Afra Light
Przeszukałem forum wzdłuż i wszerz i nie znalazłem podobnego wątku, a wydaje mi się że osób takich jak ja jest więcej i może się z tego wywiązać ciekawa rozmowa.
Do rzeczy:
Uważam AT za motocykl niemal idealny do podróżowania po drogach i bezdrożach całego świata. To małe "ale" tkwi w jednym aspekcie: WAGA gotowego do jazdy motocykla. Miałem okazję pojeździć trochę Afrą i w grząskim, sypkim, ogólnie cięższym terenie jest z tym problem (jeśli nie jest się postury Mariusza Wacha, jak ja:P)
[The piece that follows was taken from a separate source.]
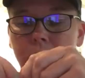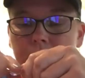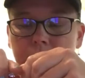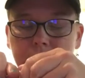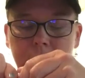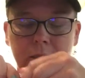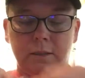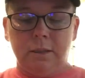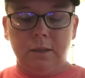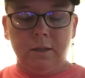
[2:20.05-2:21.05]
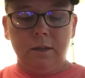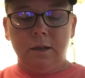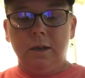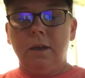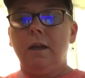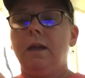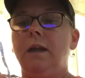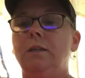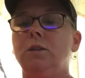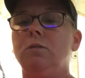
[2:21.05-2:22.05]
pieces and
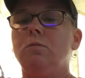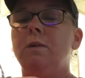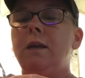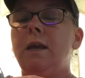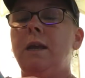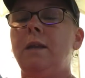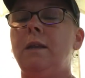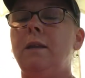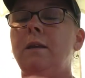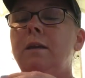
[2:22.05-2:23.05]
I took one end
Zatem proszę o radę na temat "zamiennika" dla AT, może nie dorównującego mu legendą i cechami niezniszczalnego muła roboczego, ale z niższą wagą. Obrazowo: planuję wybrać się w pojedynkę do Tybetu i potrzebuję lekkiego turystycznego enduro.
Moje luźne propozycje:
- Honda XL 650 V Transalp (jako najbliższy kuzyn AT, silnik równie dobry, nieugrzeczniony jak obecny XL700V)
- KTM LC4 640 Adventure (jako gotowe enduro do dalekiej turystyki, idealne, gdyby nie problemy z bezawaryjnością)
- Suzuki DR-Z 400 S (lekkie, lecz wymaga przeróbek by przystosować go do dłuższych wypadów)
Małą Tenerę i BMW F 650 GS raczej odrzucam.